Subramaniam started his career in 1992 selling car loans at Kotak. Within a short duration, he realized this wasn’t his cup of tea. In 1994, he got an opportunity in the proprietary trading desk at Kotak, and quickly jumped ship. He says, “It is important to know two things – what you want to do with your career, and more importantly, what you don’t want to do.” Subramaniam admits that it was luck that ensured he got into this new role at Kotak. SN Rajan, the first CIO of Kotak Mahindra Mutual Fund, was his boss and mentor and Subramaniam learnt the art of “keeping things simple, straight and honest.” It was here that he realized the importance of making decisions with conviction.
After a few years in the equity markets, Subramaniam joined the founding team at ShareKhan, and in his own words, it was a “game changing experience.” Subramaniam says, “It gave me a chance to think beyond stocks and financials. We were thinking about building teams, figuring out what customers wanted and it helped me appreciate the process of building a business. The ShareKhan experience shaped me both as an investor and as a person significantly.”
This stint also made Subramaniam realize that he enjoyed being a part of younger setups and shaping up an organization from ground up.
On managing risk
Classically, there are two kinds of risk – market risk and stock-specific risk. Subramaniam says, the key to tackling stock-specific risk is to get the research done right. “Normally, we look at a 10-year history of the company. We analyze management integrity, the way they have communicated, capital allocation decisions and the financial implications of these decisions. Closely tracking the 10-year history will give you a good understanding of the risk factors and how the management mitigated these,” he explains.
Subramaniam also warns that access to management cannot serve as a shorthand for “knowing” a company. It is crucial to understand (through research) if what the management team is saying makes sense, taking into account, management’s communication and data from the past. He also suggests that putting together a diverse team of analysts will throw up a variety of questions, so the understanding of risk is much better.
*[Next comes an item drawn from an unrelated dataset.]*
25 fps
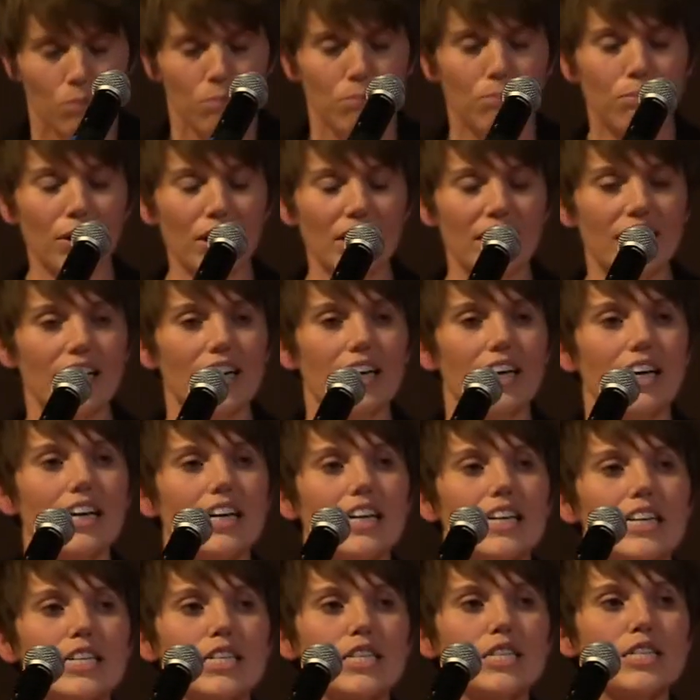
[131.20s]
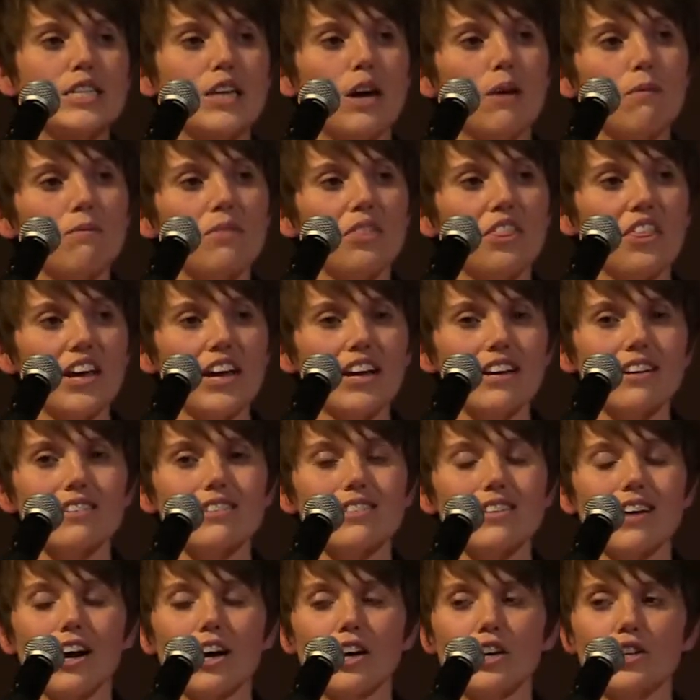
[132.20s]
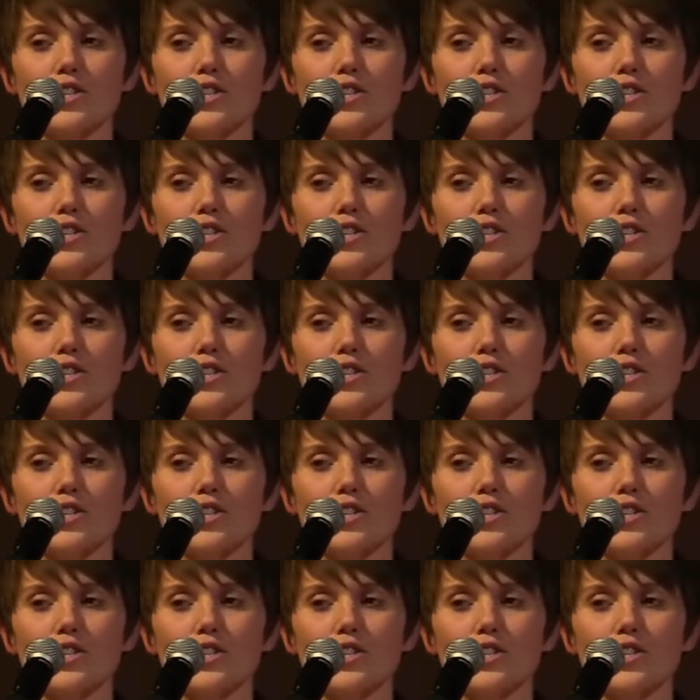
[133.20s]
But some things are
For example, if agri-input companies are not doing well because of lack of rainfall, it should have been factored in as a risk factor, explains he.
Of course, market risk can result from various unknown factors and is a lot more difficult to manage. One type of market risk, is in terms of valuations and it is crucial to make sure this valuation risk is taken into account at the portfolio level.
On Behavioral Bias
We wanted to ask yet another question we ask all fund managers – the role of behavioral bias. For this, Subramaniam simply says, “Of course, we’re all conditioned by the experiences we’ve had in the past.” Then after some thought he explained this further. “I started my career in 1994 and have been conditioned by the long winter from 1994 to 2003, when the market went down 30% or so in 10 years. It has taught me many valuable lessons,” he said.
One of the key lessons it taught was to build a diverse team, that is allowed to speak up and share views freely. Tongue-in-cheek, he says, “experience does make one cynical.” He adds, “Some of the younger people on our team, spark hope, and have a ‘can do, can happen’ attitude.”
“The important aspect here is to realize that as an investor one has to understand and appreciate the art of thinking probabilistically. A set of events can lead to Outcome A and another set of events can lead to Outcome B. Know this, understand this, yet, make your decisions with conviction,” says Subramaniam, on a parting note.
- Reminisces of a Stock Operator by Edwin Lefevre
- Common Stocks and Uncommon Profits by Philip A. Fisher
- Peter Bernstein’s Against the Gods
- Winning the Loser’s Game by Charles Ellis.